*Input*
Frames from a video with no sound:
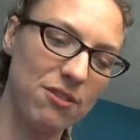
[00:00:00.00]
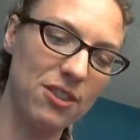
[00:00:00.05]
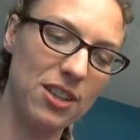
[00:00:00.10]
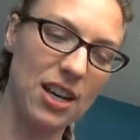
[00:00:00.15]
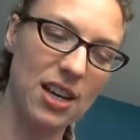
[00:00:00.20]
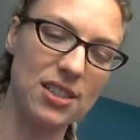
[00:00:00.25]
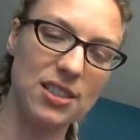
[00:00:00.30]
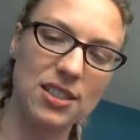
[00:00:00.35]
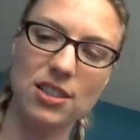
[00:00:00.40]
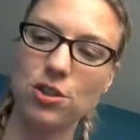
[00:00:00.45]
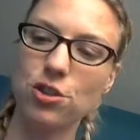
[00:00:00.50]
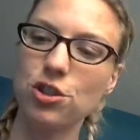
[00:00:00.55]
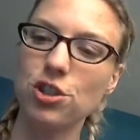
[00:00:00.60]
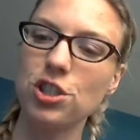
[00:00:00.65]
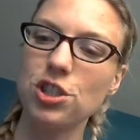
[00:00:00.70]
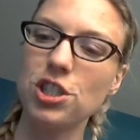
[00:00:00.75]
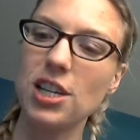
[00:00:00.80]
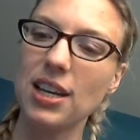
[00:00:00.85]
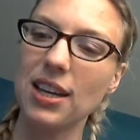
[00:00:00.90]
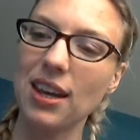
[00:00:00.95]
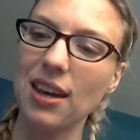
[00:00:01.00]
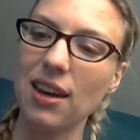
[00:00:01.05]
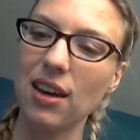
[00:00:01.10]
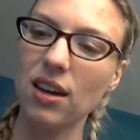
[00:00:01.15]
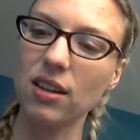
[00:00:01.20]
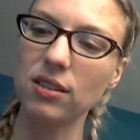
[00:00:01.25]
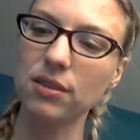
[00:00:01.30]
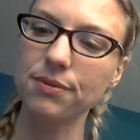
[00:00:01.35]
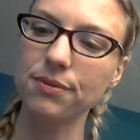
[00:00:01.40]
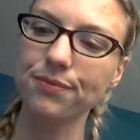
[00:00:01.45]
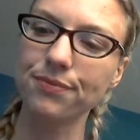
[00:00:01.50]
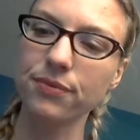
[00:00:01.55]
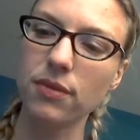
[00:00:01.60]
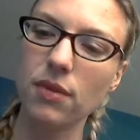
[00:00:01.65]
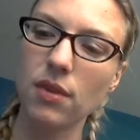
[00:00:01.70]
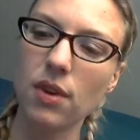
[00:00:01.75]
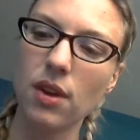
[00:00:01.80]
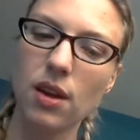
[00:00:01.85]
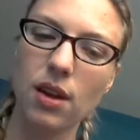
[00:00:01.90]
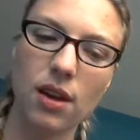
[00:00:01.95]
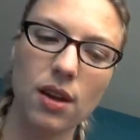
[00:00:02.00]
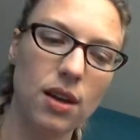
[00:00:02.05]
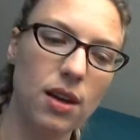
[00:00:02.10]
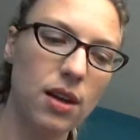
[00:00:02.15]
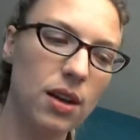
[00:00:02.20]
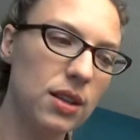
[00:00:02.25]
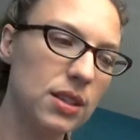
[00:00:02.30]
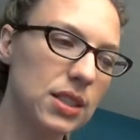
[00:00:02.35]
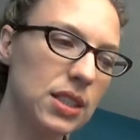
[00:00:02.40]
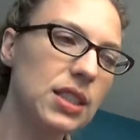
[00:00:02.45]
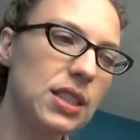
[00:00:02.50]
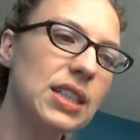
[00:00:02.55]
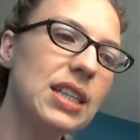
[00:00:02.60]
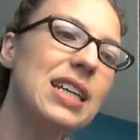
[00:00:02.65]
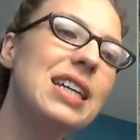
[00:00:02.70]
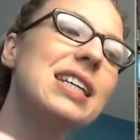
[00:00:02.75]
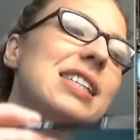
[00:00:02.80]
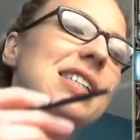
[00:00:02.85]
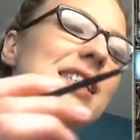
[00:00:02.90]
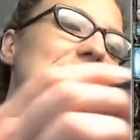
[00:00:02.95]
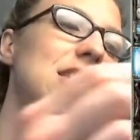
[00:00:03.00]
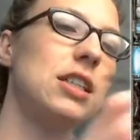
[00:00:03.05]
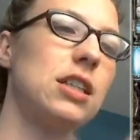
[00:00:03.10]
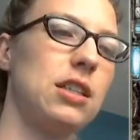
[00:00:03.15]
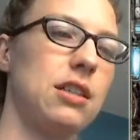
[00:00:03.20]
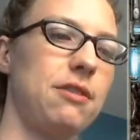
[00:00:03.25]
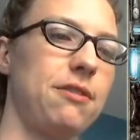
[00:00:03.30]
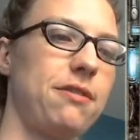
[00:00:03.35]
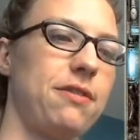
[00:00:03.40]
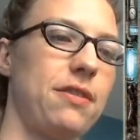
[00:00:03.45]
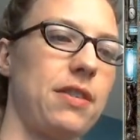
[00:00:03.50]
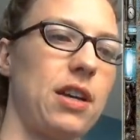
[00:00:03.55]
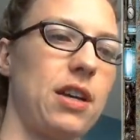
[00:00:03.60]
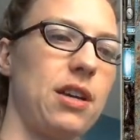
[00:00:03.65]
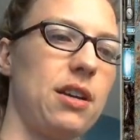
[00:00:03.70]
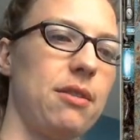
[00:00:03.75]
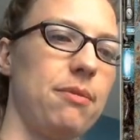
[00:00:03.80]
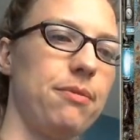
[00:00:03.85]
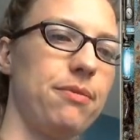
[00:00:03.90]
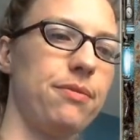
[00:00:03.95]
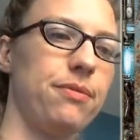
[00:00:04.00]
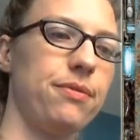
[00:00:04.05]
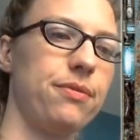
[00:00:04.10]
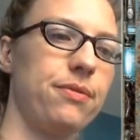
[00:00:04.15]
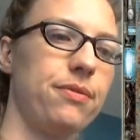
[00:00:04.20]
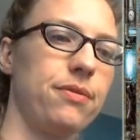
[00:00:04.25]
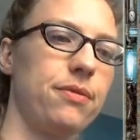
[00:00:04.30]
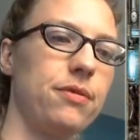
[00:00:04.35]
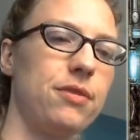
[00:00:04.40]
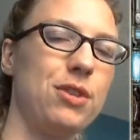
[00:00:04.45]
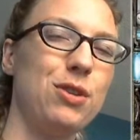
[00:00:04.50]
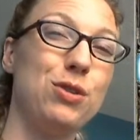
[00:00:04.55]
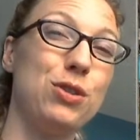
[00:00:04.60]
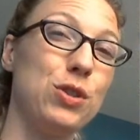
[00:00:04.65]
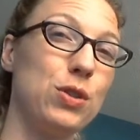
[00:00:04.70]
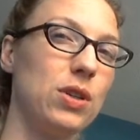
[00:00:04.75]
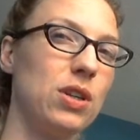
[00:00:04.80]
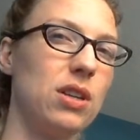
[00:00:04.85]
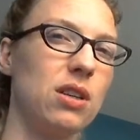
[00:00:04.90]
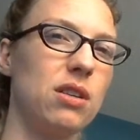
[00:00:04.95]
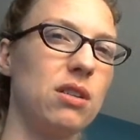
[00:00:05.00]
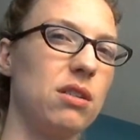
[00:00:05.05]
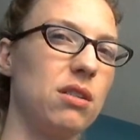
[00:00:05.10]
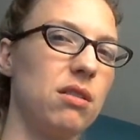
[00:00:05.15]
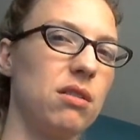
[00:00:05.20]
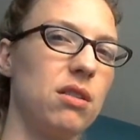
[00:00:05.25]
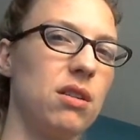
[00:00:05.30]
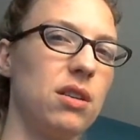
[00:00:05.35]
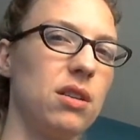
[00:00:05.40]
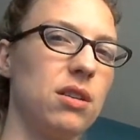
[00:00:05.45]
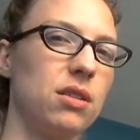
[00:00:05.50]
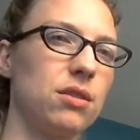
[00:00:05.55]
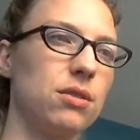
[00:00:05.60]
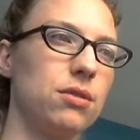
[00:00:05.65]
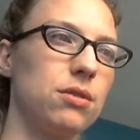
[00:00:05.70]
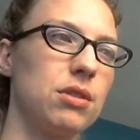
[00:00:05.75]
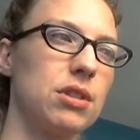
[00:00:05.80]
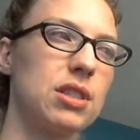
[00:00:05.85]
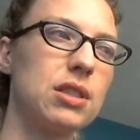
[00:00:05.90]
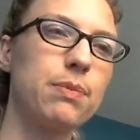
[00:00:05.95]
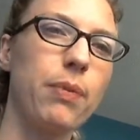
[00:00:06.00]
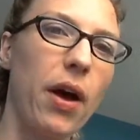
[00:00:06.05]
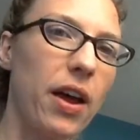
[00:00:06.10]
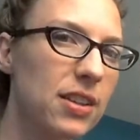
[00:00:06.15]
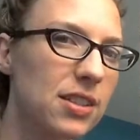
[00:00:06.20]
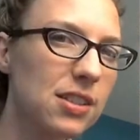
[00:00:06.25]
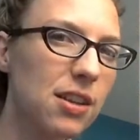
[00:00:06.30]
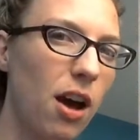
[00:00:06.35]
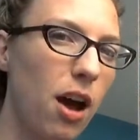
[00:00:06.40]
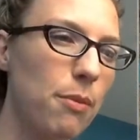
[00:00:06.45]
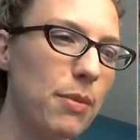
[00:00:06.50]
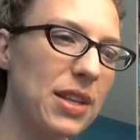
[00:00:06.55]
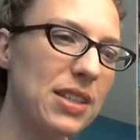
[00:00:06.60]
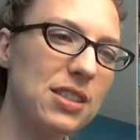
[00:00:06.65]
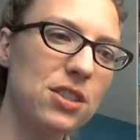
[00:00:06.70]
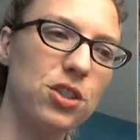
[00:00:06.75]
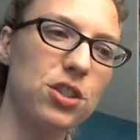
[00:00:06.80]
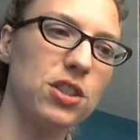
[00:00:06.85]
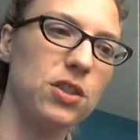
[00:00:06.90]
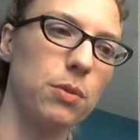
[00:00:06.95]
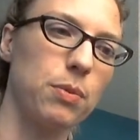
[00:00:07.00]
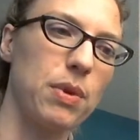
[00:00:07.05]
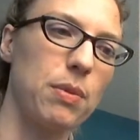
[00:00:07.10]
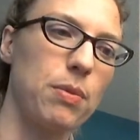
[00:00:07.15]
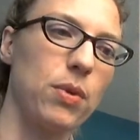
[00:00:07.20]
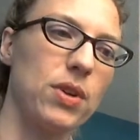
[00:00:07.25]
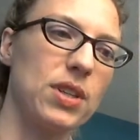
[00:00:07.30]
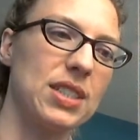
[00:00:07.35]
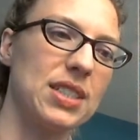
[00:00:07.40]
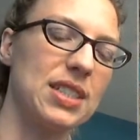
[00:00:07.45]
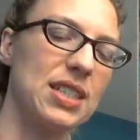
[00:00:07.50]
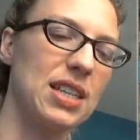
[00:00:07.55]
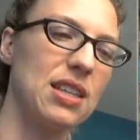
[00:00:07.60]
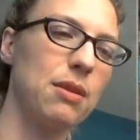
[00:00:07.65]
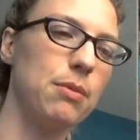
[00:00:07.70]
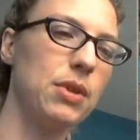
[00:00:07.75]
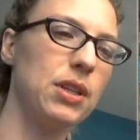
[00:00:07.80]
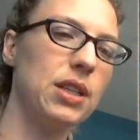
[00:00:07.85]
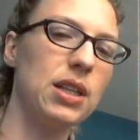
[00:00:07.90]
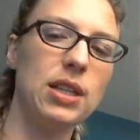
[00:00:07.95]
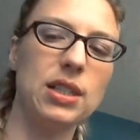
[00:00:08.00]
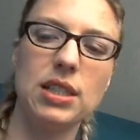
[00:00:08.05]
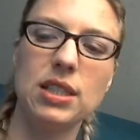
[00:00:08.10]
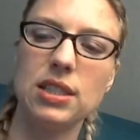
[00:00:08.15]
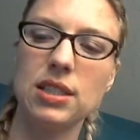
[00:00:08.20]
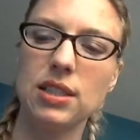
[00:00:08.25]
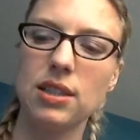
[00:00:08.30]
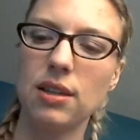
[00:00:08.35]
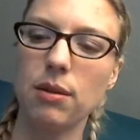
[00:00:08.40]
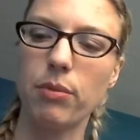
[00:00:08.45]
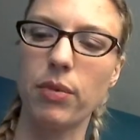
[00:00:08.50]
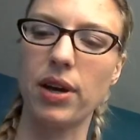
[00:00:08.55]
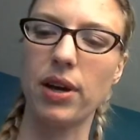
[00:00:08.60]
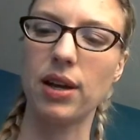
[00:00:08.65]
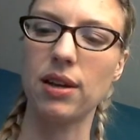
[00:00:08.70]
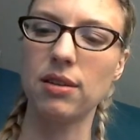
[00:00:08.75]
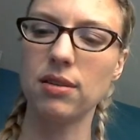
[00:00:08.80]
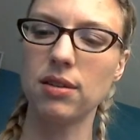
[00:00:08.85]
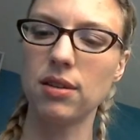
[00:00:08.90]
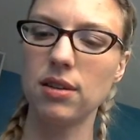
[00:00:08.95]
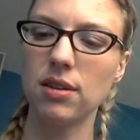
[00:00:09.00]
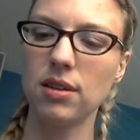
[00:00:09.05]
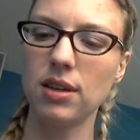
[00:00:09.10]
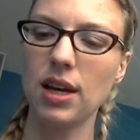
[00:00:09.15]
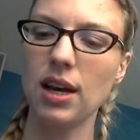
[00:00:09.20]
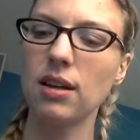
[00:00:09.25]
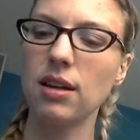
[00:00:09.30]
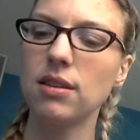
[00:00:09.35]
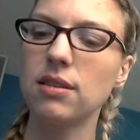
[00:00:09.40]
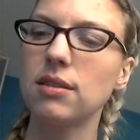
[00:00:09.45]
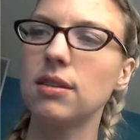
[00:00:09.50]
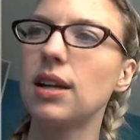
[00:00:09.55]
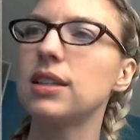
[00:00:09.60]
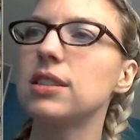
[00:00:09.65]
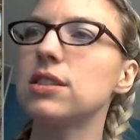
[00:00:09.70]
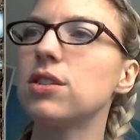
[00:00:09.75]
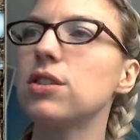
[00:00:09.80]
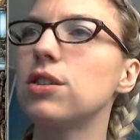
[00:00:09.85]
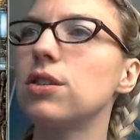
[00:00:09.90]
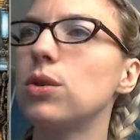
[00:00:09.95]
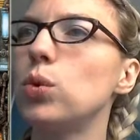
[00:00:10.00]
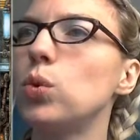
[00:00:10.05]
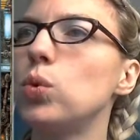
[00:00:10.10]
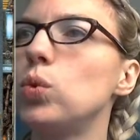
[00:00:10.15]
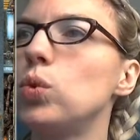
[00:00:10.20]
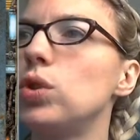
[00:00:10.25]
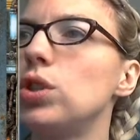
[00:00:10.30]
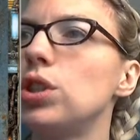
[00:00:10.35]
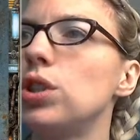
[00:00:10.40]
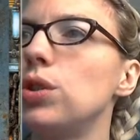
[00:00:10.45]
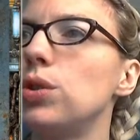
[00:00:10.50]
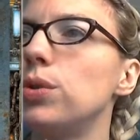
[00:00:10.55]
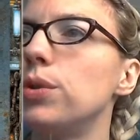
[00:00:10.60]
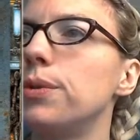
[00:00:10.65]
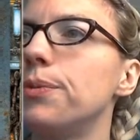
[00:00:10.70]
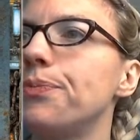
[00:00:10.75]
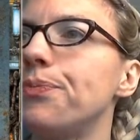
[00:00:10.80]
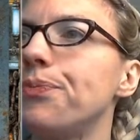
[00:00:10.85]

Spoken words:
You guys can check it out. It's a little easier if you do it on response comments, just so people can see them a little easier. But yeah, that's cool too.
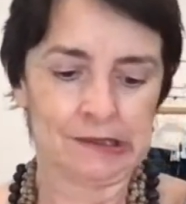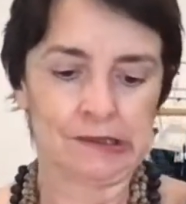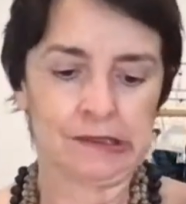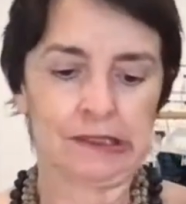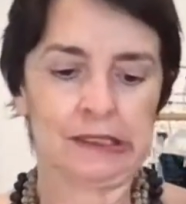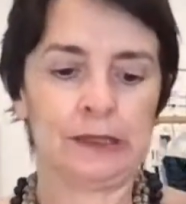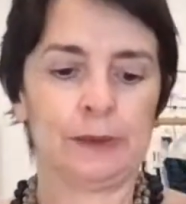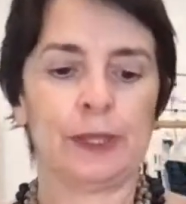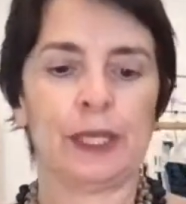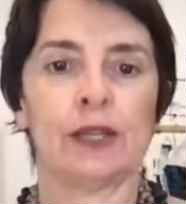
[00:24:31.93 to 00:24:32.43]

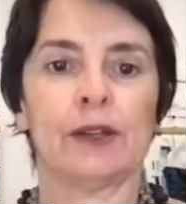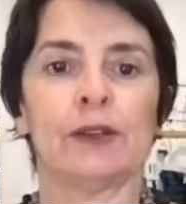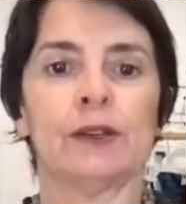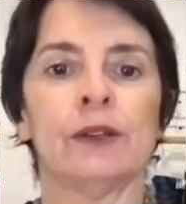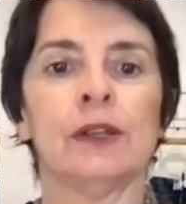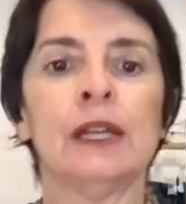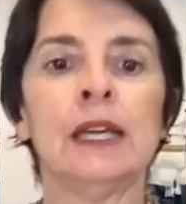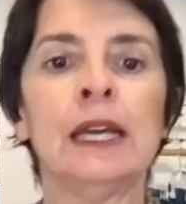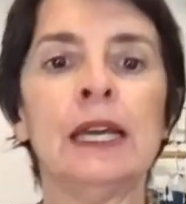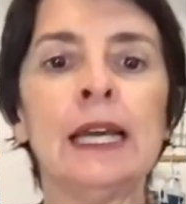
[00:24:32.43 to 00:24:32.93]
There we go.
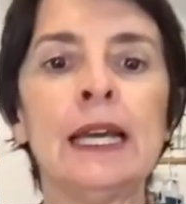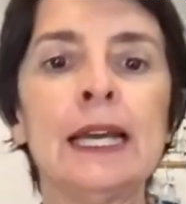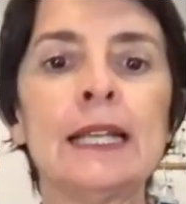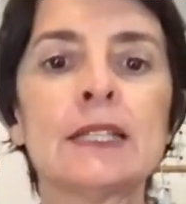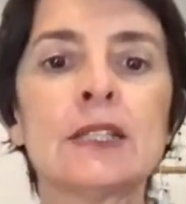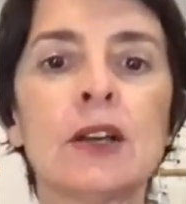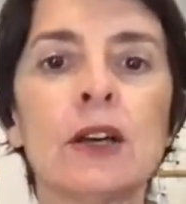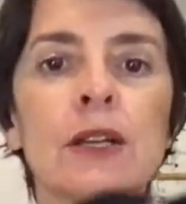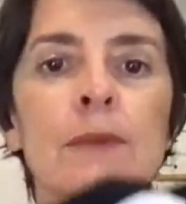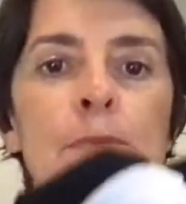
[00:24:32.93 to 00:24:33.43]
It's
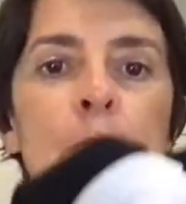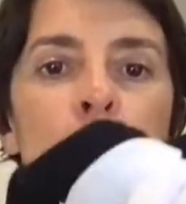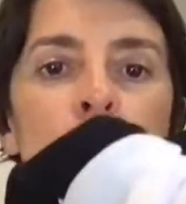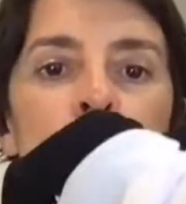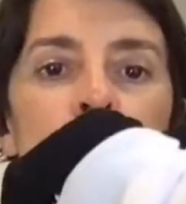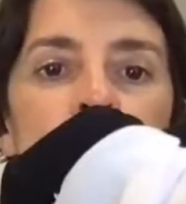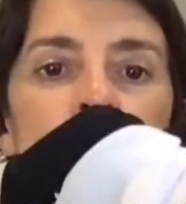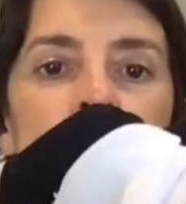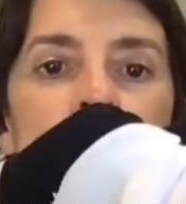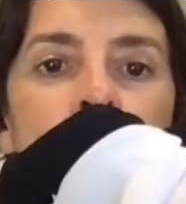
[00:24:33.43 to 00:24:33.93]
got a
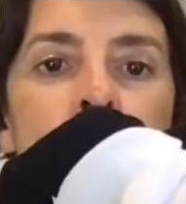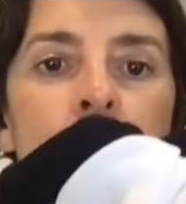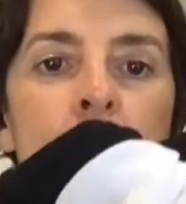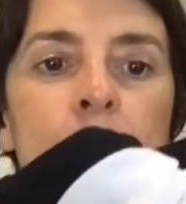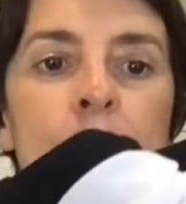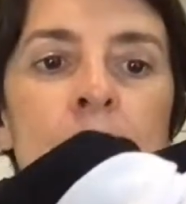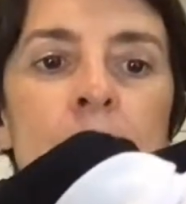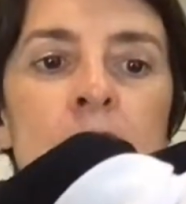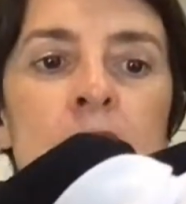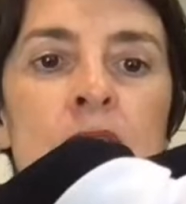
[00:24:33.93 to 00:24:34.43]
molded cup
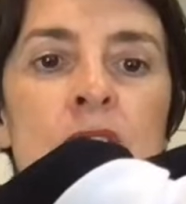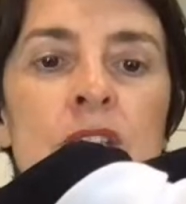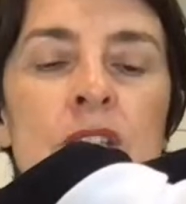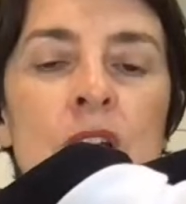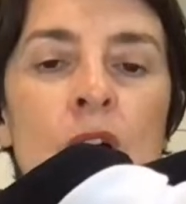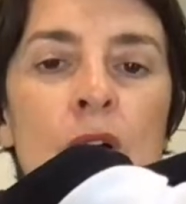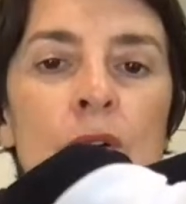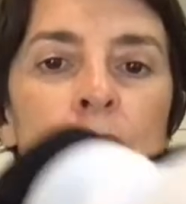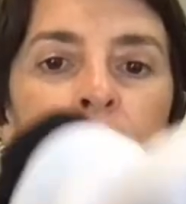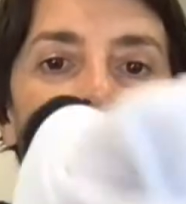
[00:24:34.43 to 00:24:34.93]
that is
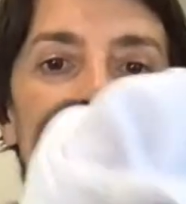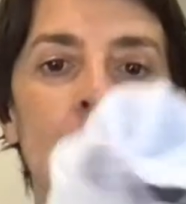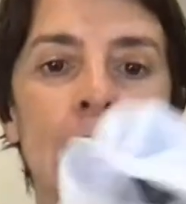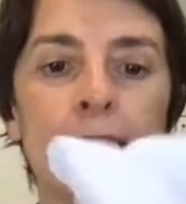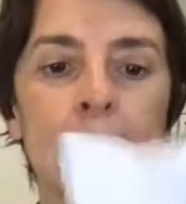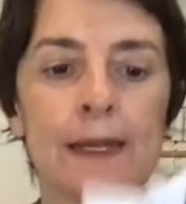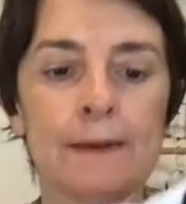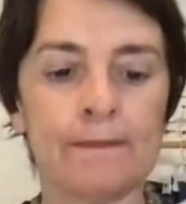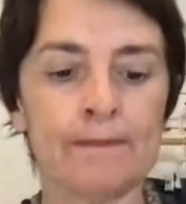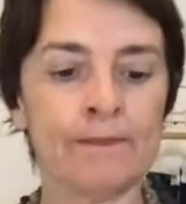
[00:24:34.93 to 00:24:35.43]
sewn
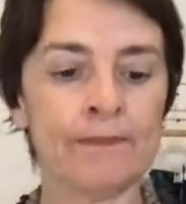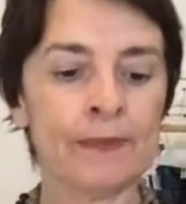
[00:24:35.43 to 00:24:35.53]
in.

*The problem*
Transcribe, from the material above, the stretch starting at the line with "[00:00:08.05]" and ending at the line with "[00:00:08.85]", both included, exactly. Do not carry over pictures.

*The answer*
[00:00:08.05]
[00:00:08.10]
[00:00:08.15]
[00:00:08.20]
[00:00:08.25]
[00:00:08.30]
[00:00:08.35]
[00:00:08.40]
[00:00:08.45]
[00:00:08.50]
[00:00:08.55]
[00:00:08.60]
[00:00:08.65]
[00:00:08.70]
[00:00:08.75]
[00:00:08.80]
[00:00:08.85]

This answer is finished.